Exercise instructions:
Copy out exactly the lines spanning the line with "[00:10:29.42 to 00:10:30.32]" to the line with "[00:10:42.02 to 00:10:42.42]", inclusive, from the data underneath, with no pictures.
━━━━
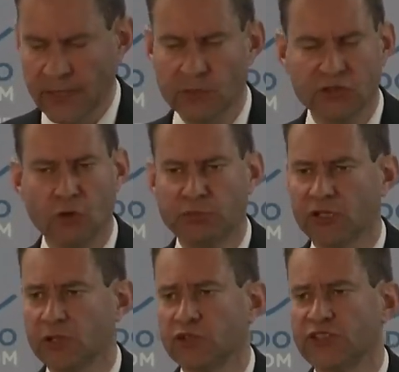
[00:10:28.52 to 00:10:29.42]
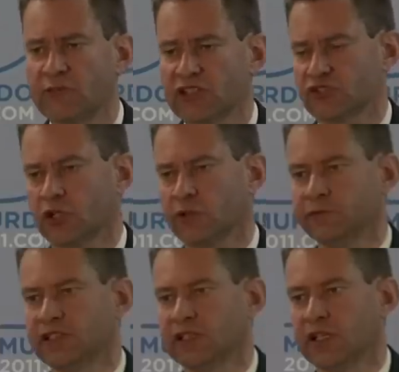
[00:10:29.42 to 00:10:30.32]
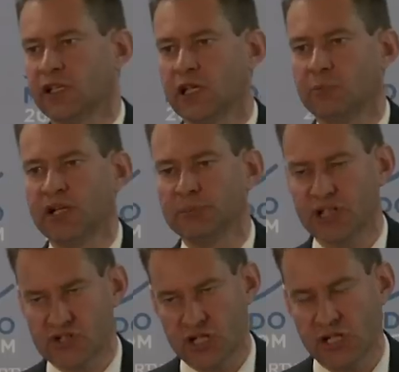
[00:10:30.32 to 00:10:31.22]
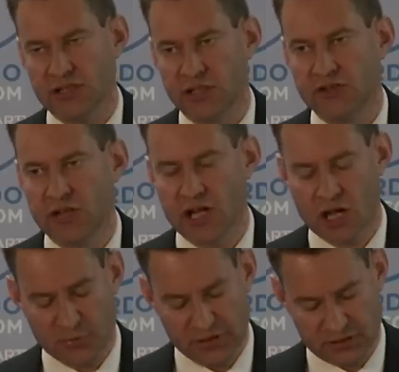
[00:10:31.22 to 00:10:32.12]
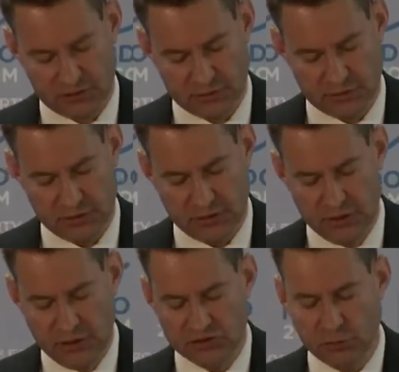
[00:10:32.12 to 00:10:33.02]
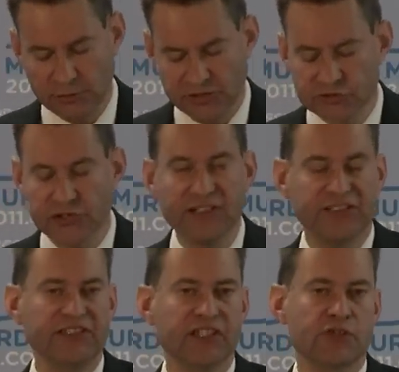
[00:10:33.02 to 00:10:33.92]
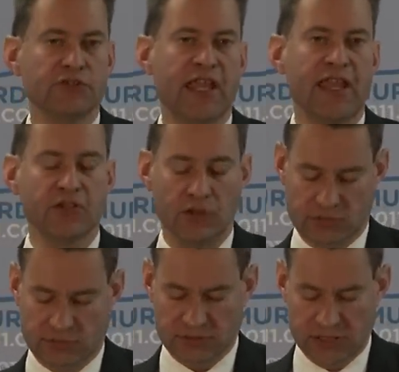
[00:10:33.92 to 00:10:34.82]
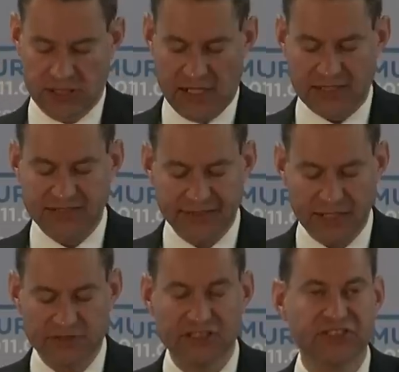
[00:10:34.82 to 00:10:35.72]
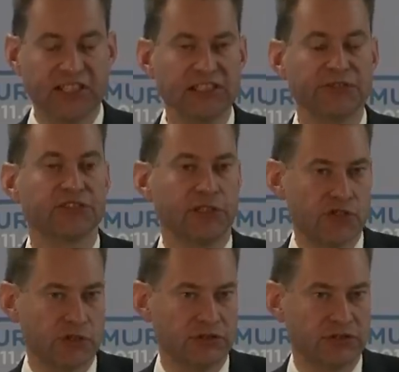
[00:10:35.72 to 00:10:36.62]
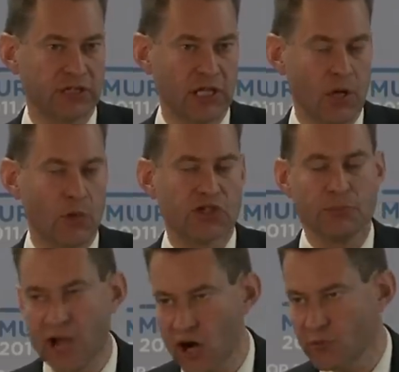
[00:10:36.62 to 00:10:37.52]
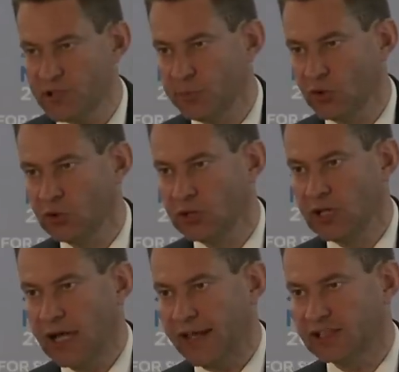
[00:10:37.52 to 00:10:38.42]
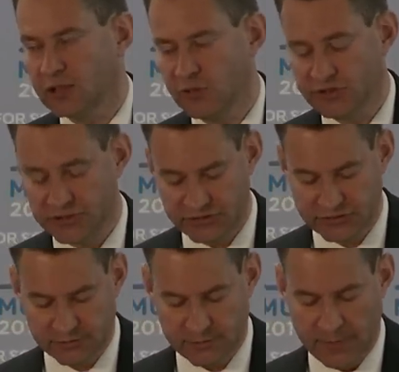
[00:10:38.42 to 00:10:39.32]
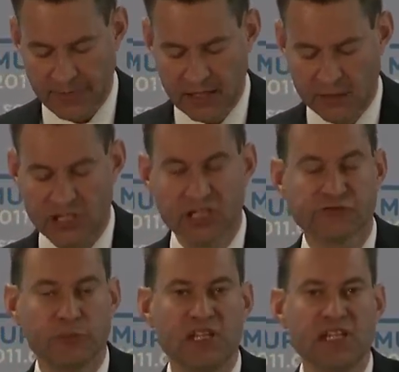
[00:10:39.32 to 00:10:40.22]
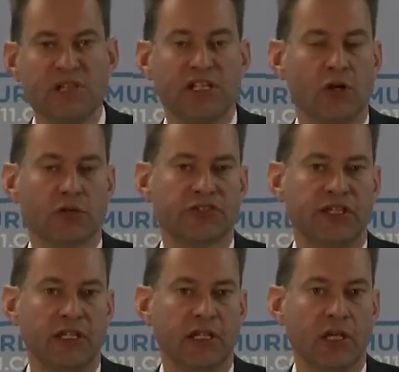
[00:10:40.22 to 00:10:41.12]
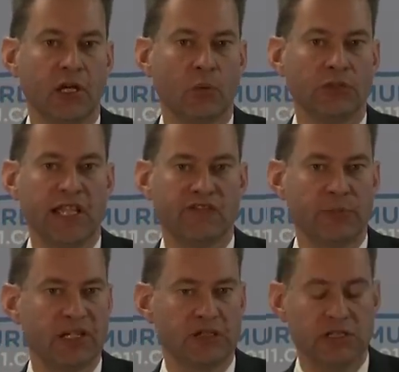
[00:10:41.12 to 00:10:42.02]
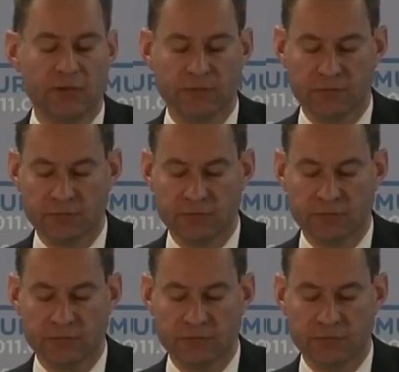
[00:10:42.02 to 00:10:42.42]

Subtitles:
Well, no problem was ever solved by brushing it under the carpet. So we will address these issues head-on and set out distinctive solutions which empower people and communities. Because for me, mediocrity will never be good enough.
━━━━
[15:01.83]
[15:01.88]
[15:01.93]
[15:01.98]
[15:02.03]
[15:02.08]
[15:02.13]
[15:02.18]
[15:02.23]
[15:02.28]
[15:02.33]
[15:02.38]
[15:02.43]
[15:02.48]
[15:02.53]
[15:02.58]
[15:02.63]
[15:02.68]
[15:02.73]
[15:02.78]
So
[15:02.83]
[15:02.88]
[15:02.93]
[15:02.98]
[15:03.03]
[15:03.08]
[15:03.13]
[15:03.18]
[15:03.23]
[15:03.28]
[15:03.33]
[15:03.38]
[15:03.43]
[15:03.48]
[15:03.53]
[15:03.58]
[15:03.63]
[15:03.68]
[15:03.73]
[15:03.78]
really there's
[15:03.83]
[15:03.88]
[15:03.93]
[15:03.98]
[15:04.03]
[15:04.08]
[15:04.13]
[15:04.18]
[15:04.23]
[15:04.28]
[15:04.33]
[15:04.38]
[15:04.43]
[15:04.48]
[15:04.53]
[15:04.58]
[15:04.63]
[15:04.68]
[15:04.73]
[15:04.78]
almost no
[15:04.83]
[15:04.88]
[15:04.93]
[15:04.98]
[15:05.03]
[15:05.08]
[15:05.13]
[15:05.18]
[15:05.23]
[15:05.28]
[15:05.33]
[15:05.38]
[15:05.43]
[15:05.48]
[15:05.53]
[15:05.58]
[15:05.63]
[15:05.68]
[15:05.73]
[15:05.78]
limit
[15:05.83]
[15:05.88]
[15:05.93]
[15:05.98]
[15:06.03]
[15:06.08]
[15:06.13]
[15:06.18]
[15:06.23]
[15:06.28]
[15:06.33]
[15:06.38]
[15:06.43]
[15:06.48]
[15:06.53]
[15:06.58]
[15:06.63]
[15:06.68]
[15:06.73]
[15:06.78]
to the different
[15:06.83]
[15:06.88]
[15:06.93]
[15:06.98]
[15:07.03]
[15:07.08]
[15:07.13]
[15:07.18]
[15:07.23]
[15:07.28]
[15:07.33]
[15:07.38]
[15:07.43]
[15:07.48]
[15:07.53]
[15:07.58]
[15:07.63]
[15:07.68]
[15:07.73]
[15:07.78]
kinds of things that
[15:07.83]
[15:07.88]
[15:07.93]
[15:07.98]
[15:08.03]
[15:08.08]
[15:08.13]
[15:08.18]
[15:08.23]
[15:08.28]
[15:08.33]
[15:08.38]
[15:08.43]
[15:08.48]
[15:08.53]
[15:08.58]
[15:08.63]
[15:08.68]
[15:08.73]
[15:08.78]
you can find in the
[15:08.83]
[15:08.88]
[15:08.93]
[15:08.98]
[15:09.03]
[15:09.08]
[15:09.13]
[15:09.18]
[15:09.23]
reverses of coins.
━━━━
Task answer:
[00:10:29.42 to 00:10:30.32]
[00:10:30.32 to 00:10:31.22]
[00:10:31.22 to 00:10:32.12]
[00:10:32.12 to 00:10:33.02]
[00:10:33.02 to 00:10:33.92]
[00:10:33.92 to 00:10:34.82]
[00:10:34.82 to 00:10:35.72]
[00:10:35.72 to 00:10:36.62]
[00:10:36.62 to 00:10:37.52]
[00:10:37.52 to 00:10:38.42]
[00:10:38.42 to 00:10:39.32]
[00:10:39.32 to 00:10:40.22]
[00:10:40.22 to 00:10:41.12]
[00:10:41.12 to 00:10:42.02]
[00:10:42.02 to 00:10:42.42]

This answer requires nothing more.